The requirements section of the workshop consists of the following topics:
- Define user classes and customer champions
- Define business and system requirements (Epics)
- Define vision statement (context diagram)
- Define user stories
- Define Use Cases
- Define quality attributes
- Define business rules
- Define functional requirements (system behavior not necessarily stated by the customer)
- Define compatibility requirements
- Define external interfaces
- Define data
- Define additional constraints
During the class you will be applying some of these ideas to your current project.
Bring project work to develop estimates for
The estimation section of the workshop will cover:
- Release planning
- Story point and effort estimation
You can either apply the estimation exercise to the scope defined in the requirements portion of the class or you can select a different scope of a current/future project to estimate.
Bring project work to review for defects
In the class we will be practicing peer reviews. To do this we need example documents to review. You should bring a real, living, current document from your work.
This class will consist of individuals with a variety of technical backgrounds. Please bring a document that at least a few others will be able to read and understand.

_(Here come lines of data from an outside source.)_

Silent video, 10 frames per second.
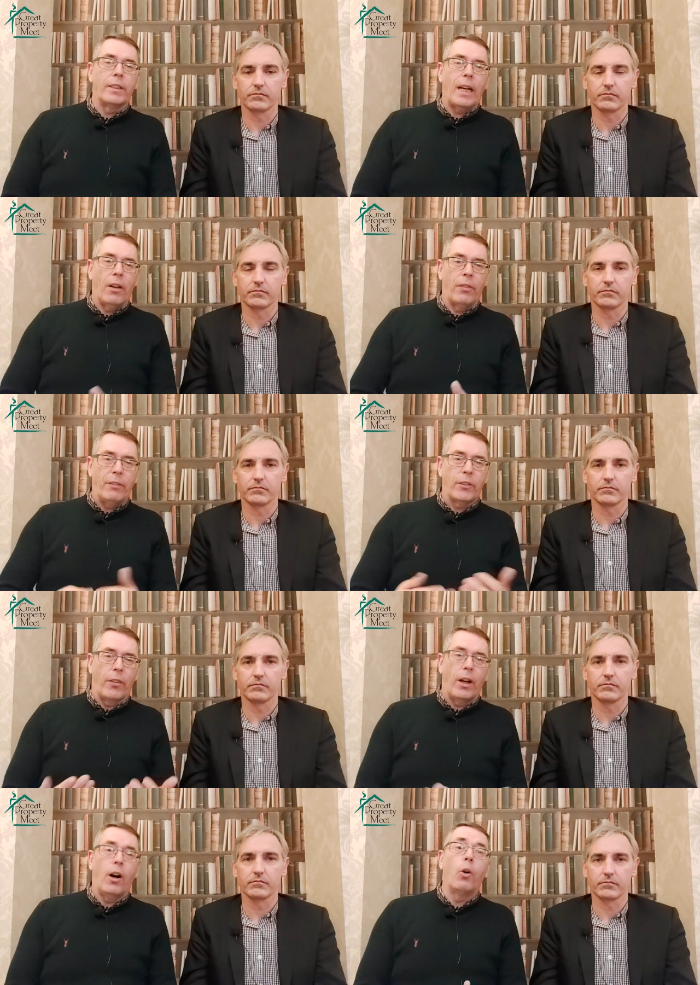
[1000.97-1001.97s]
Speaker 1: written down.
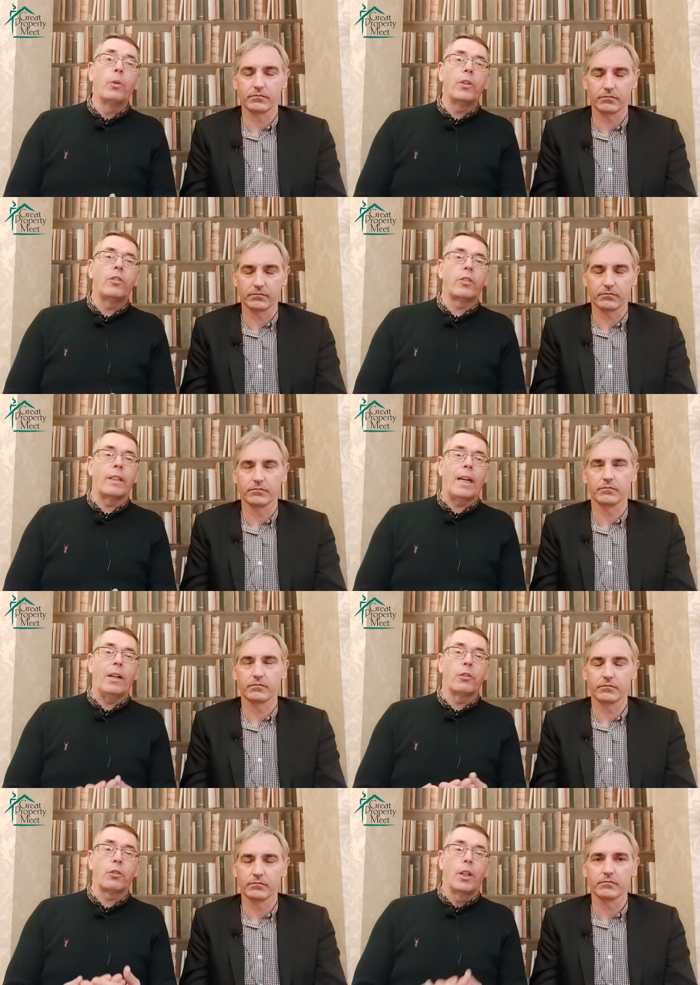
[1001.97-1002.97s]
They've got the whole use of
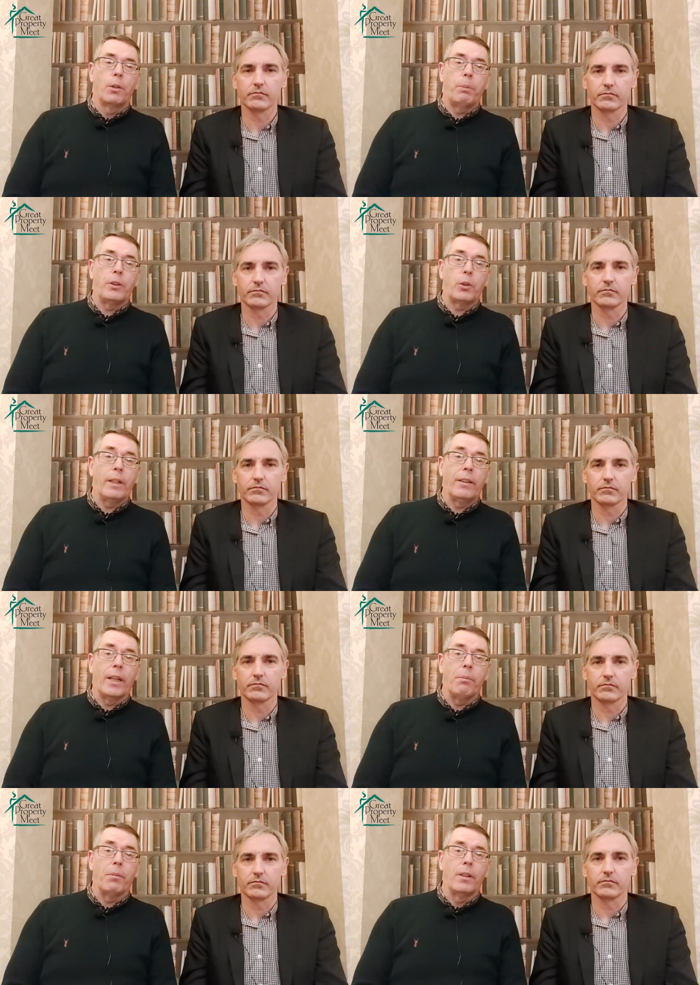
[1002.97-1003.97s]
the house
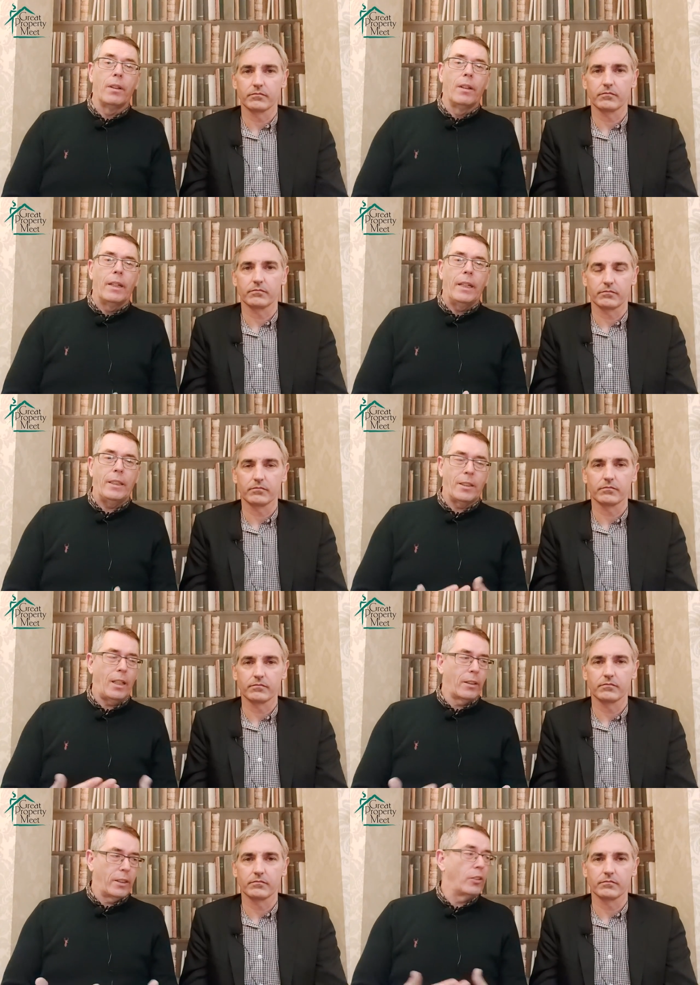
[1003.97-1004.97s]
between them.
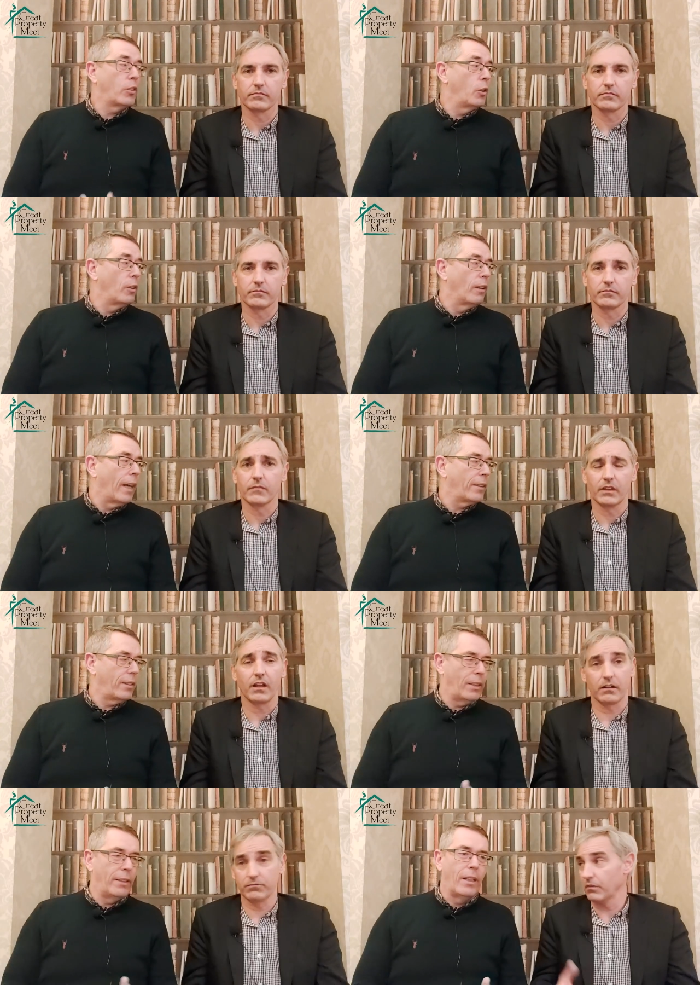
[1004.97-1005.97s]
It's like a student
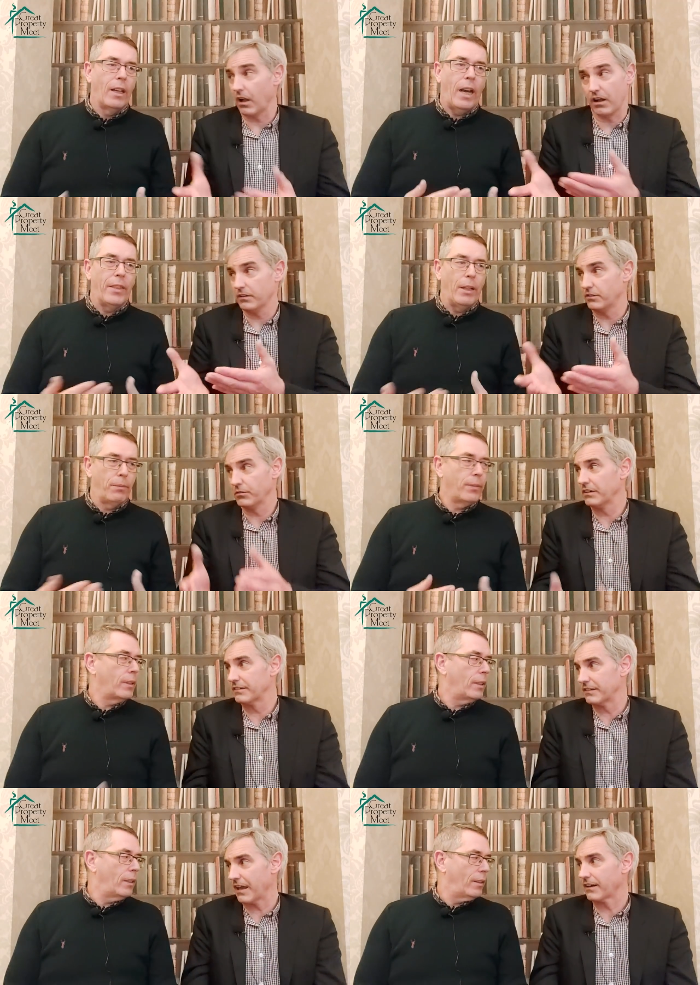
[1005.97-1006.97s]
let. And, um, and I then, do
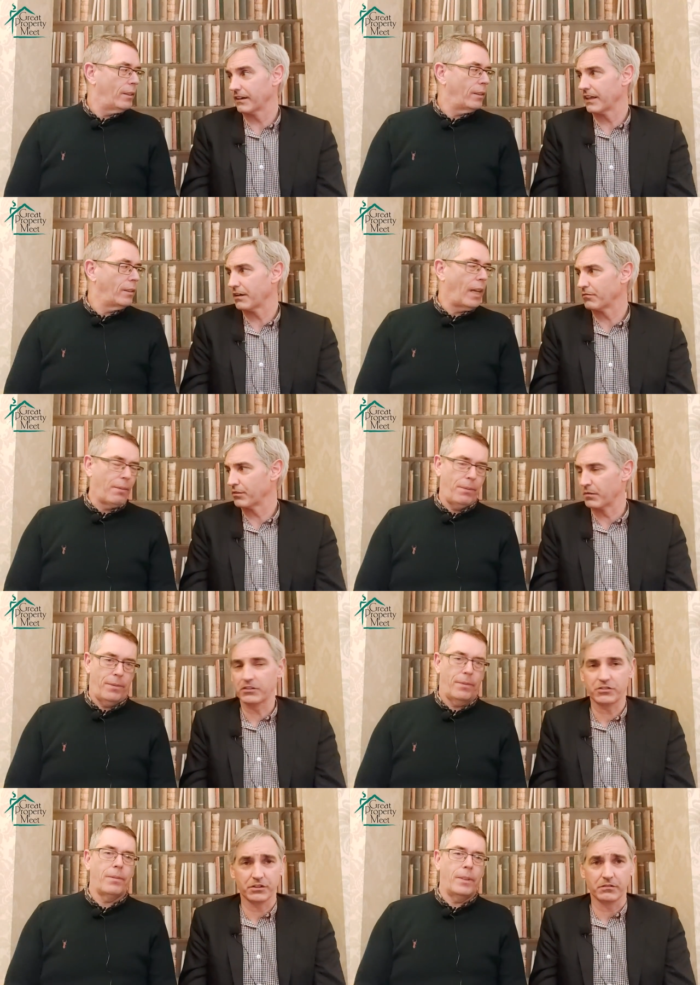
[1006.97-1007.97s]
Speaker 2: exactly that yeah, with
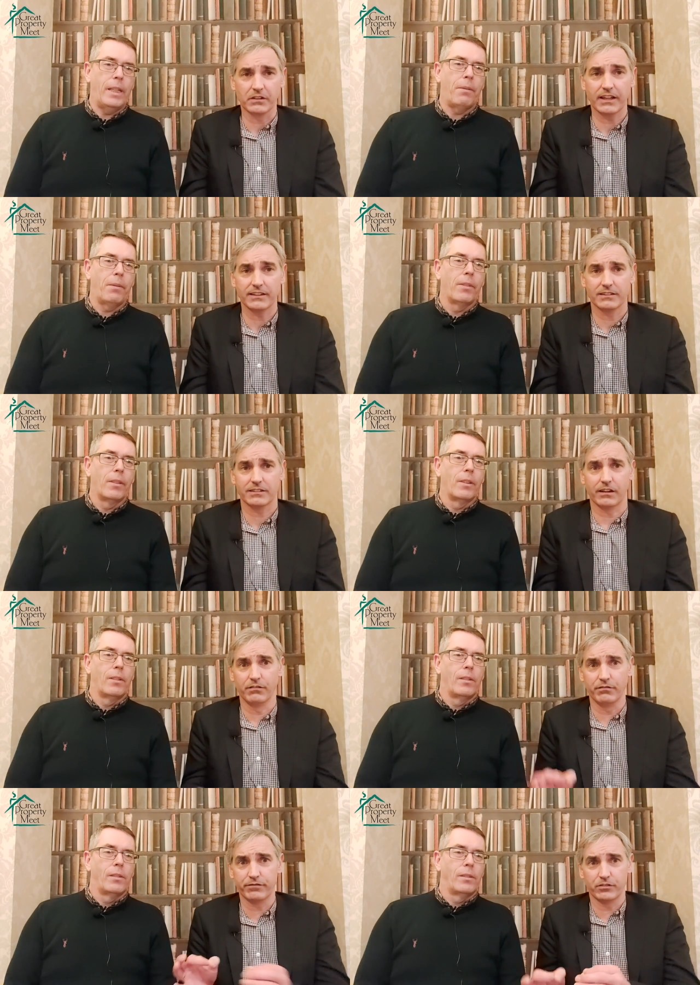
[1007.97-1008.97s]
my student yeah. lets.
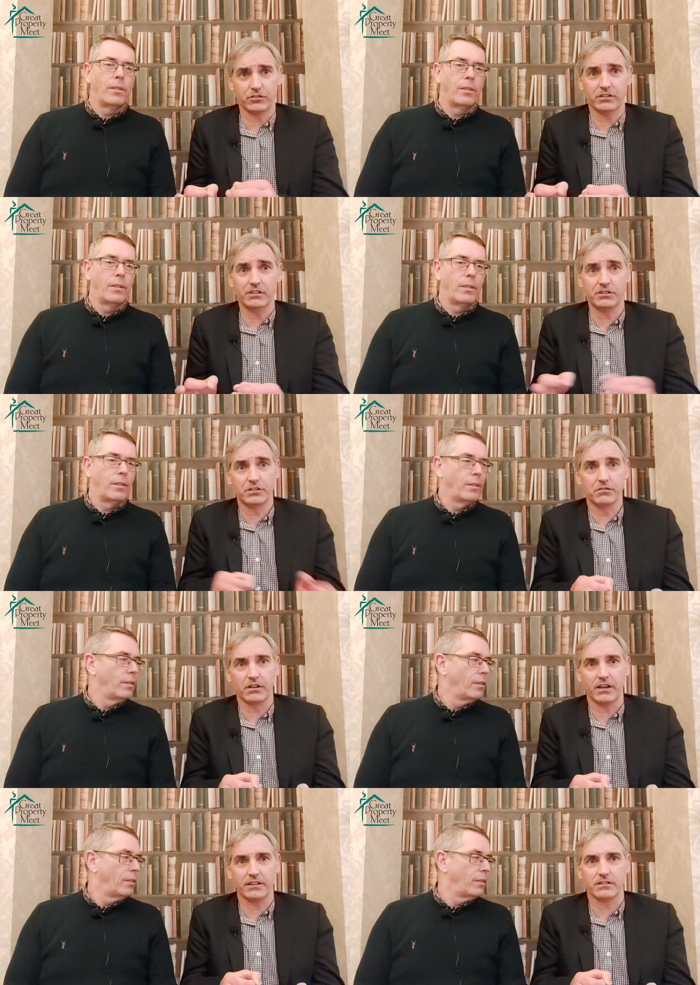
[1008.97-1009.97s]
Unfortunately,
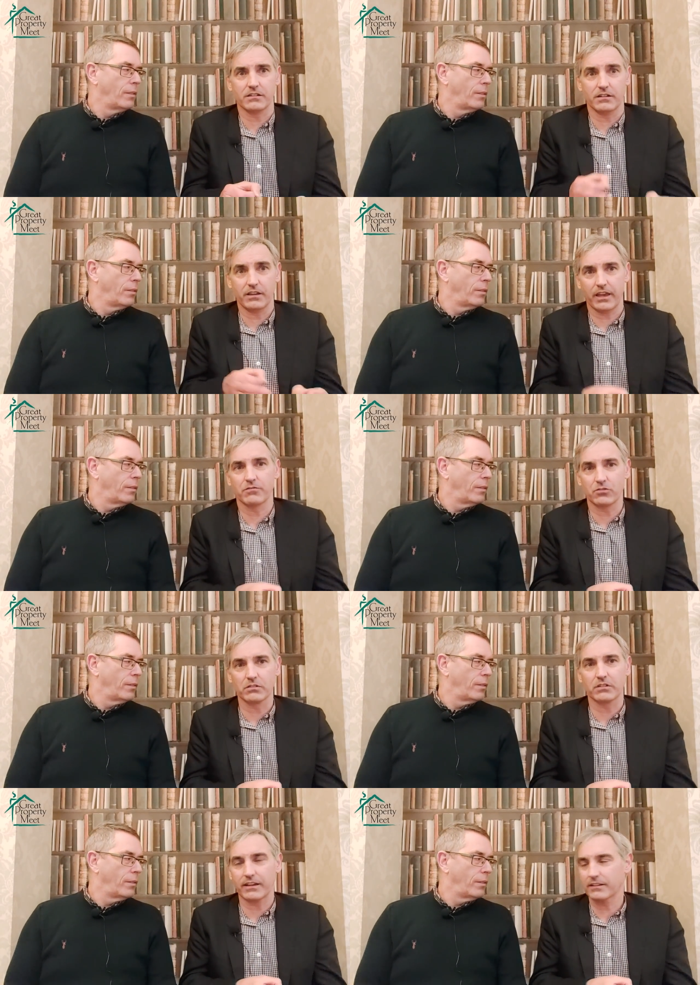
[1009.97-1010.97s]
student lets are
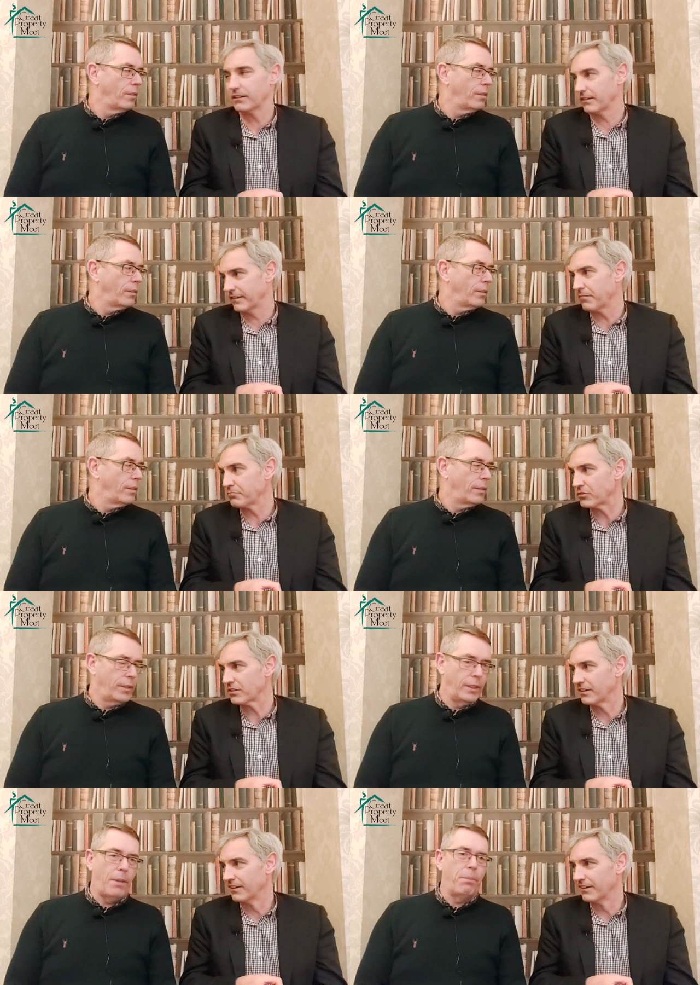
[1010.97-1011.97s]
council tax
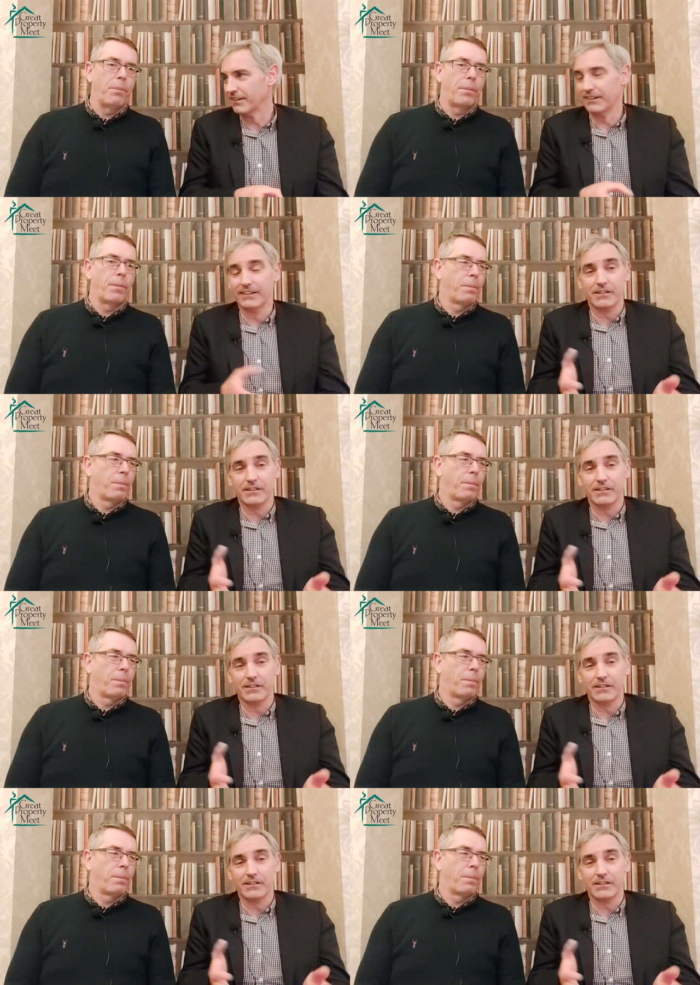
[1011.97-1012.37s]
exempt. Yeah.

You must be the owner (or author/reworker) of the document
The document could be:
- Something being developed that you would like to find defects in, e.g., a project plan, requirements specification, code, design, test procedure or user guide
- 6-10 pages (or approximately 200-300 lines of code, not including comments) – if the document is large, choose one section
- Page and line or paragraph numbered (either by hand or printed) so that defects can be located easily
Suggested criteria for selecting the document / code are:
- The most critical to the project or program’s operation
- The most used section in the product
- The most costly if defects were to exist
- The most error-prone section (determined from current usage)
- The least well-known section
- The most frequently changed section
Bring something important and relevant to your current work.